Воспоминания об Ильиче - [25]

Шрифт
Интервал


Следующей осенью, уже после отъезда Саши, если верить воспоминаниям одного из товарищей Володи >78, они начали вдвоем переводить с немецкого «Капитал» Маркса. Работа эта прекратилась на первых же страницах, чего и следовало ожидать: где же было зеленым гимназистам выполнить такое предприятие? Стремление подражать брату, искание путей, конечно, было, но не больше. Читать Маркса Володя начал уже в 1888/89 году, в Казани, по-русски.


Итак, определенных политических взглядов у Володи в то время не было.

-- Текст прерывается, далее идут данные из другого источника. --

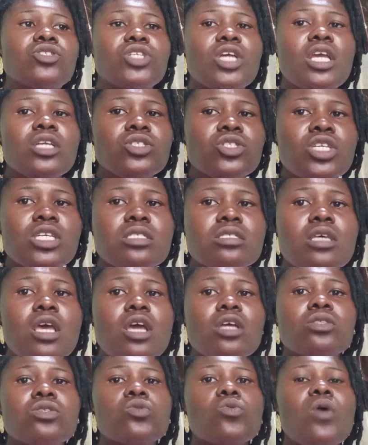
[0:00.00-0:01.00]
changes
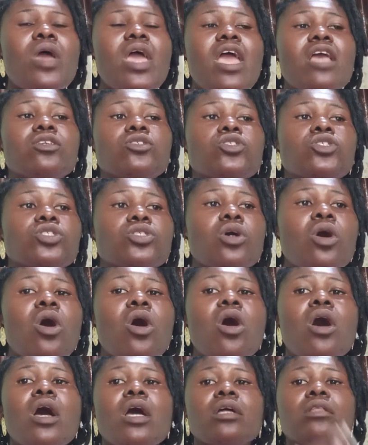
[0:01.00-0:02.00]
to
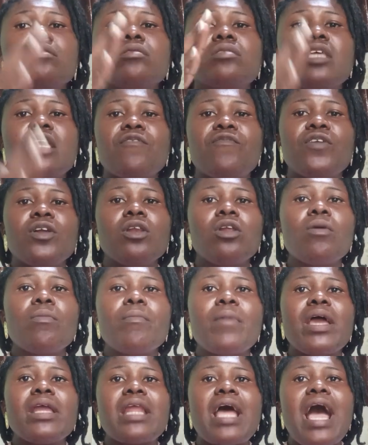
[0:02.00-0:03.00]
ensure
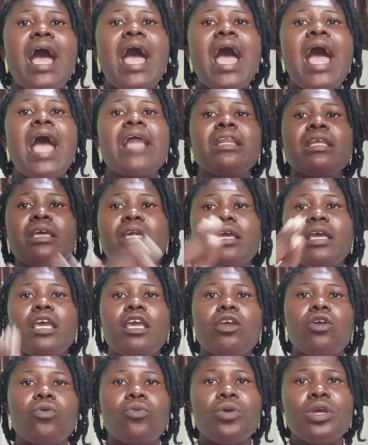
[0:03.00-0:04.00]
development and
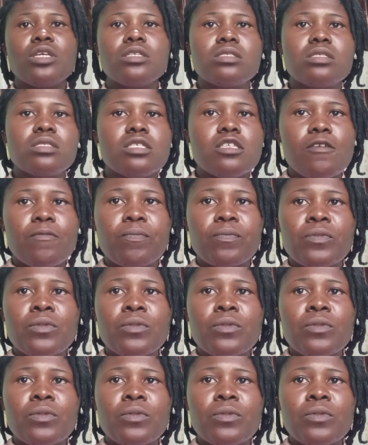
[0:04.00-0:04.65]
equity.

С другой стороны, Саша, как видно из ряда воспоминаний — моих и других товарищей, — не принадлежал ни к какой партии летом 1886 года. Несомненно, что путь революционера был уже намечен им для себя, но он только знакомился тем летом с «Капиталом» Маркса, изучал русскую действительность >79. На суде он говорил, что считает самой правильной борьбу путем пропаганды и агитации; на следствии — что набиравшаяся им в квартире Пилсудского общая часть программы представляла проект объединения партии «Народной воли» с социал-демократической. А в восстановленной им по памяти программе террористической фракции партии «Народной воли» отмечал, что к социал-демократам их фракция относится не враждебно, а как к ближайшим товарищам.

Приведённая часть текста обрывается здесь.